> WORK REQUIRED
Pictures left aside, return the lines below exactly, from the one with "[14:54.43-14:55.47]" to the end, including both ends.
-------------------------
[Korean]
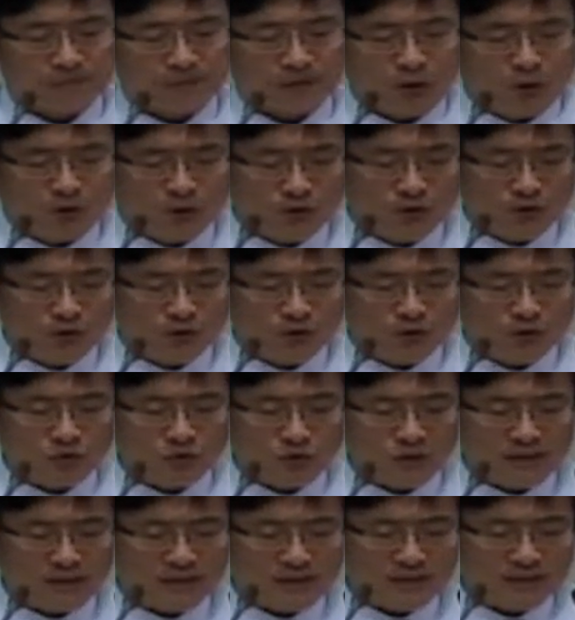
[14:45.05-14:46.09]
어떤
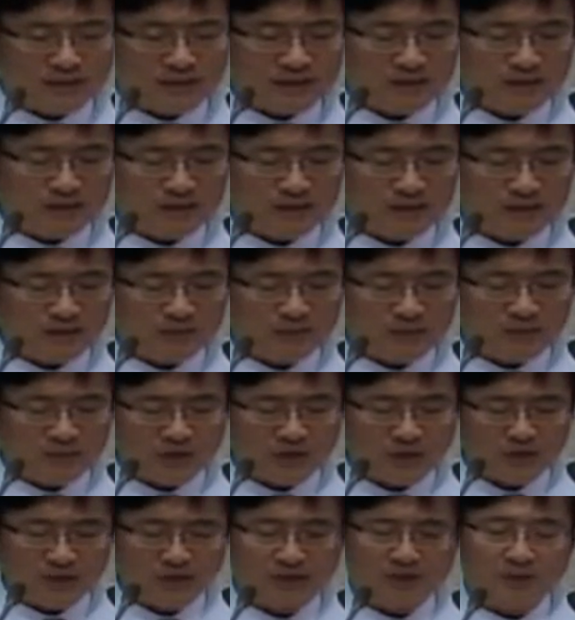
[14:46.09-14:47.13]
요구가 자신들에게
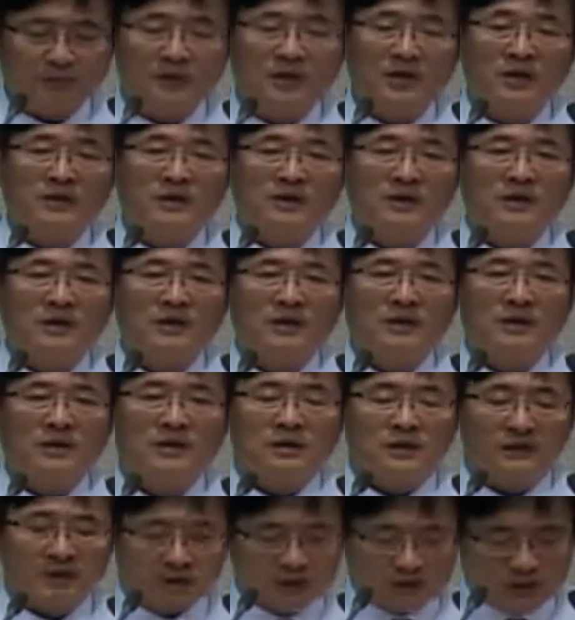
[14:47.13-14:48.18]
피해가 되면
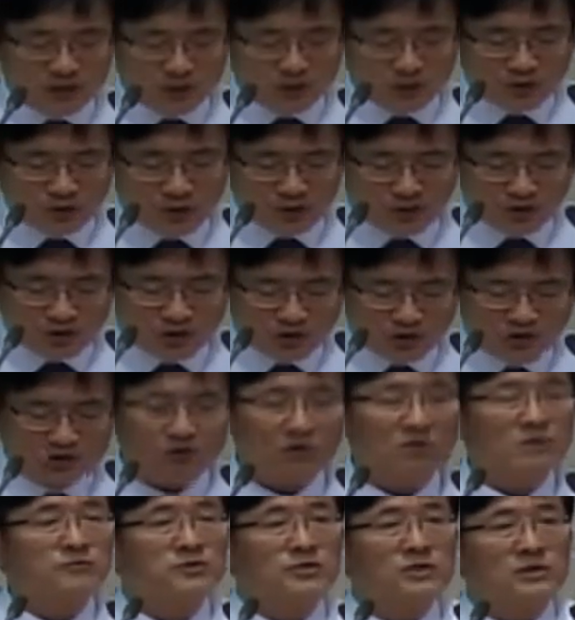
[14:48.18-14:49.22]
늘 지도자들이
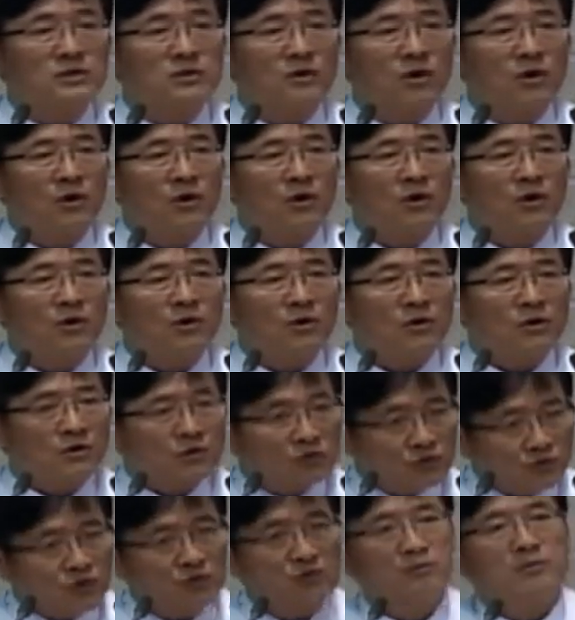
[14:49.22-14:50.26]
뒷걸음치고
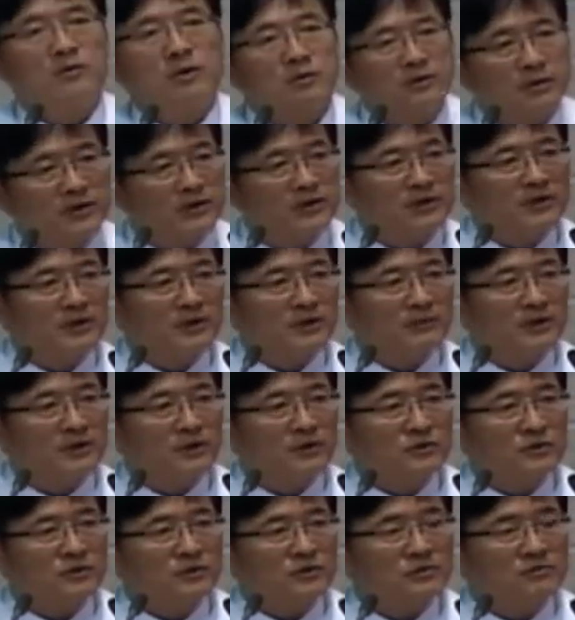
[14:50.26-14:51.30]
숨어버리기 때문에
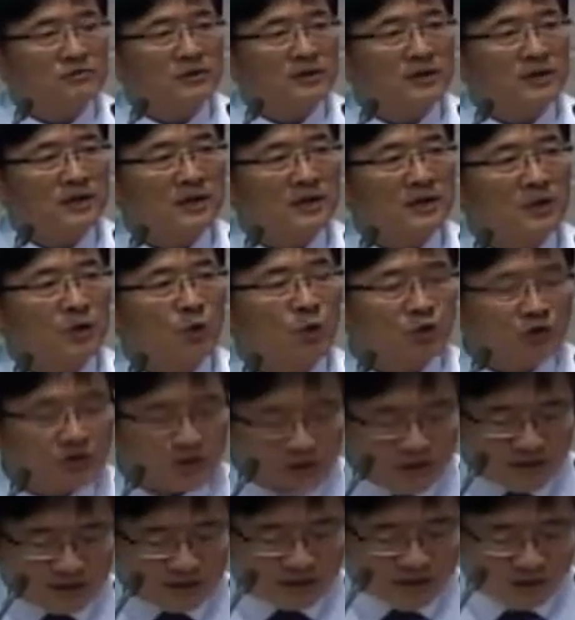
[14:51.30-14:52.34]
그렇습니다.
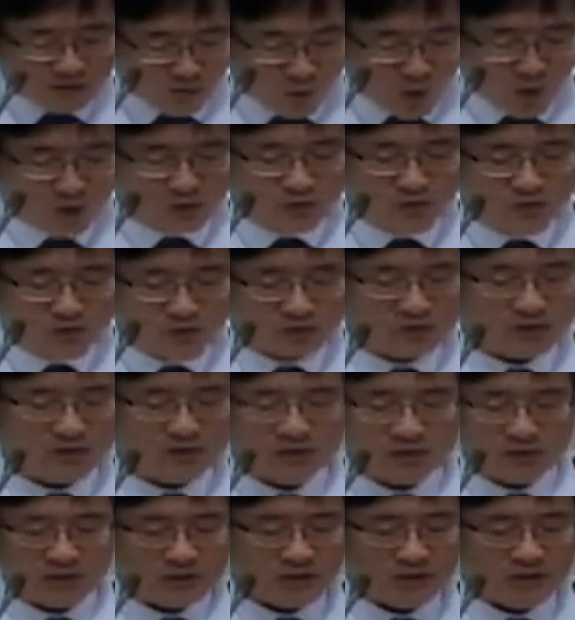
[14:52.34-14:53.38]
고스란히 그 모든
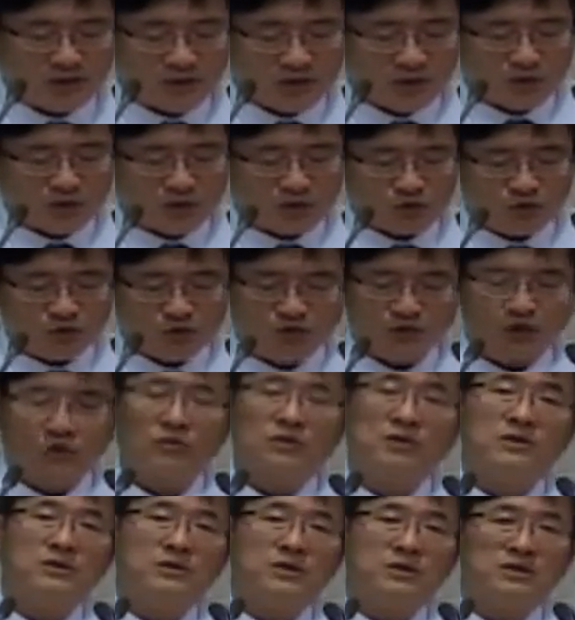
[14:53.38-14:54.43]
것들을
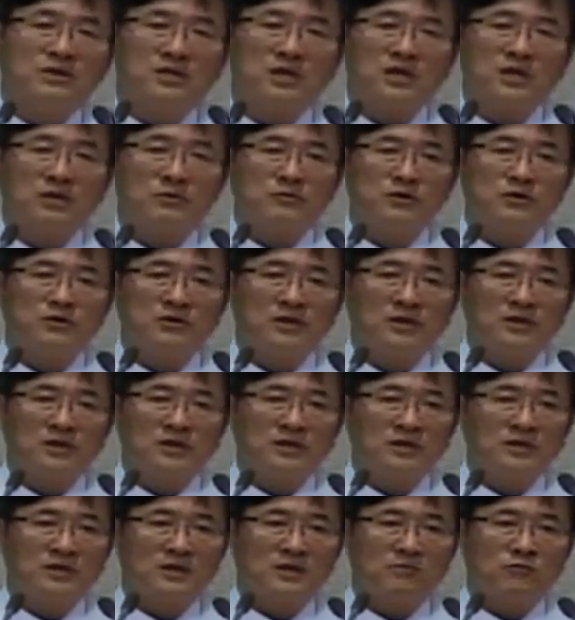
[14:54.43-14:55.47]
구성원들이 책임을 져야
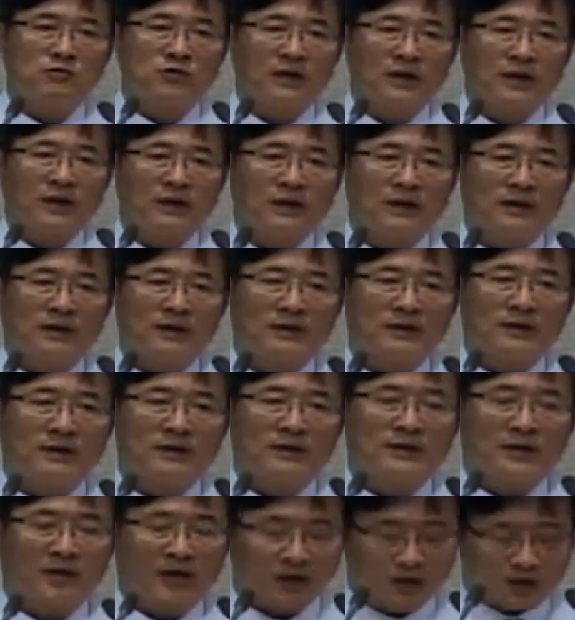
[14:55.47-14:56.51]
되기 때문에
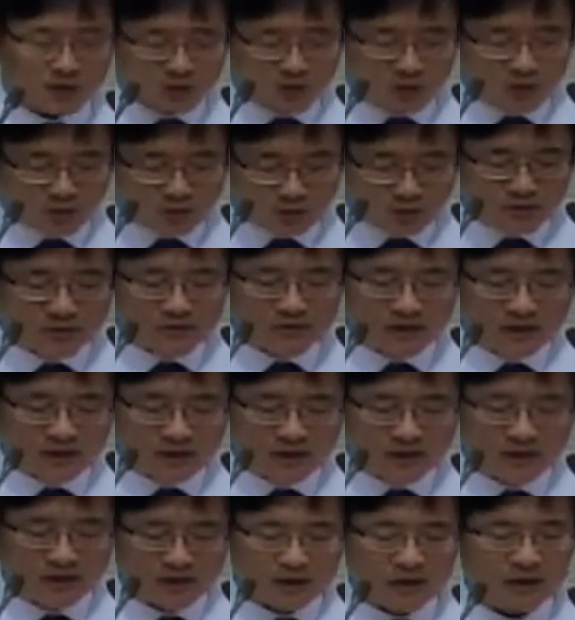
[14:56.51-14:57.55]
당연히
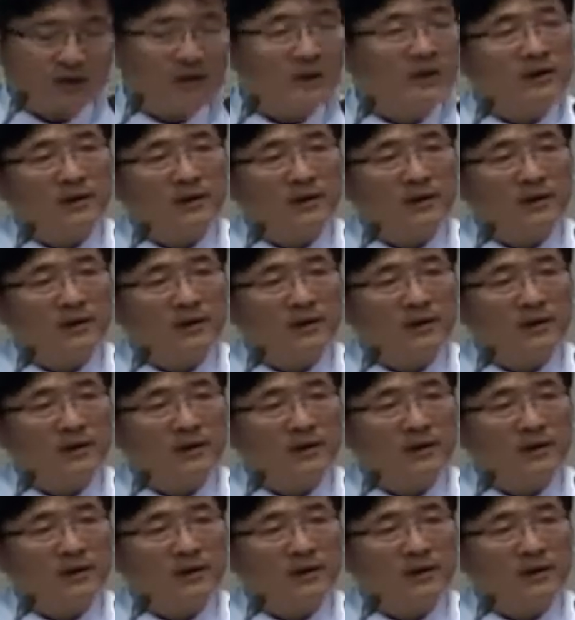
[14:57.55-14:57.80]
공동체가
-------------------------
> OUTPUT FOR THIS EXERCISE
[14:54.43-14:55.47]
구성원들이 책임을 져야
[14:55.47-14:56.51]
되기 때문에
[14:56.51-14:57.55]
당연히
[14:57.55-14:57.80]
공동체가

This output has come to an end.